Some of the suggested solutions got my juices flowing, and I tried a new approach that comes close, but introduces a new/different obstacle. Honestly, I don't know if this warrants a separate post or not, but it's related to the solution of this problem.

What I decided was that what was making the sum(customercount) difficult is the identification of children in the context of a hierarchy that starts at the top and builds down. So I started by creating a hierarchy that builds from the bottom up, using the root defined by "accounts that are not parent to any other account" and doing the recursive join backwards (root.parentacctid = recurse.acctid)

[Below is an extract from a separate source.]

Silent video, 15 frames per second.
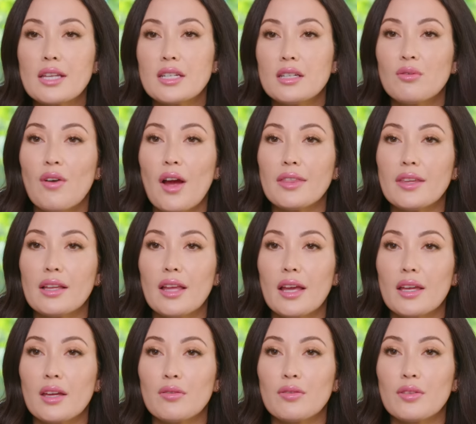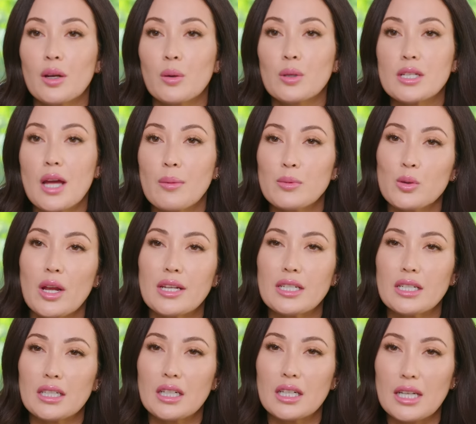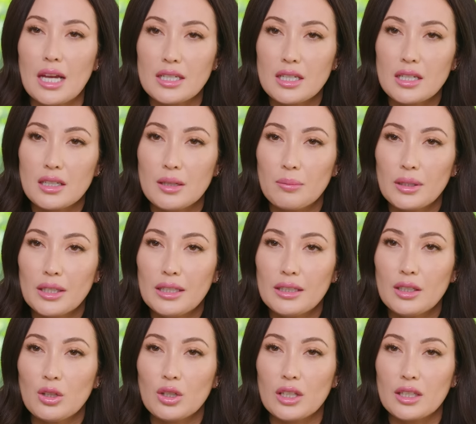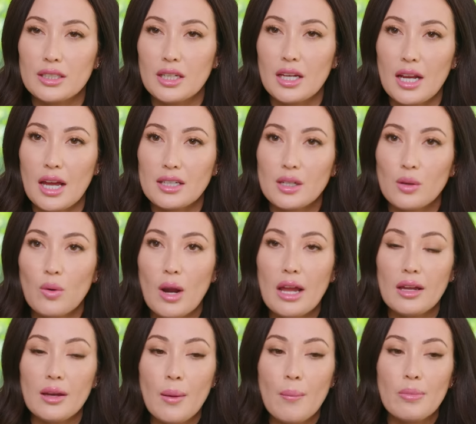I did find that like if there were times when I didn't connect it completely or connect it right,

This way I could just add the child customer count to the parent as the recursion happens. Because of how I need reporting, and levels, I am doing this bottom up cte in addition to the top down, then just joining them via account id. This approach turns out to be much faster than the original outer query customercount, but I ran into a few obstacles.

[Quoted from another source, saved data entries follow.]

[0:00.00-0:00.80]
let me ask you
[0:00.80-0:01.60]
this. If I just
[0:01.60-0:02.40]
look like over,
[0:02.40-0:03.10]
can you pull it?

First, I was inadvertently capturing duplicative customer count for accounts that are parent to multiple children. I was double or triple counting customer count for some acctid's, by the number of children there were. My solution was to create yet another cte which counts how many nodes an acct has, and divide the acct.customercount during recursion, so when I add up the whole branch the acct is not being double counted.

So at this point, the results of this new version are not correct, but I know why. The bottomup cte is creating duplicates. When the recursion passes, it looks for anything in the root (bottom level children) that is child to an account in the account table. On the third recursion, it picks up the same accounts it did in the second and puts them in again.

Ideas on how to do a bottom up cte, or does this get any other ideas flowing?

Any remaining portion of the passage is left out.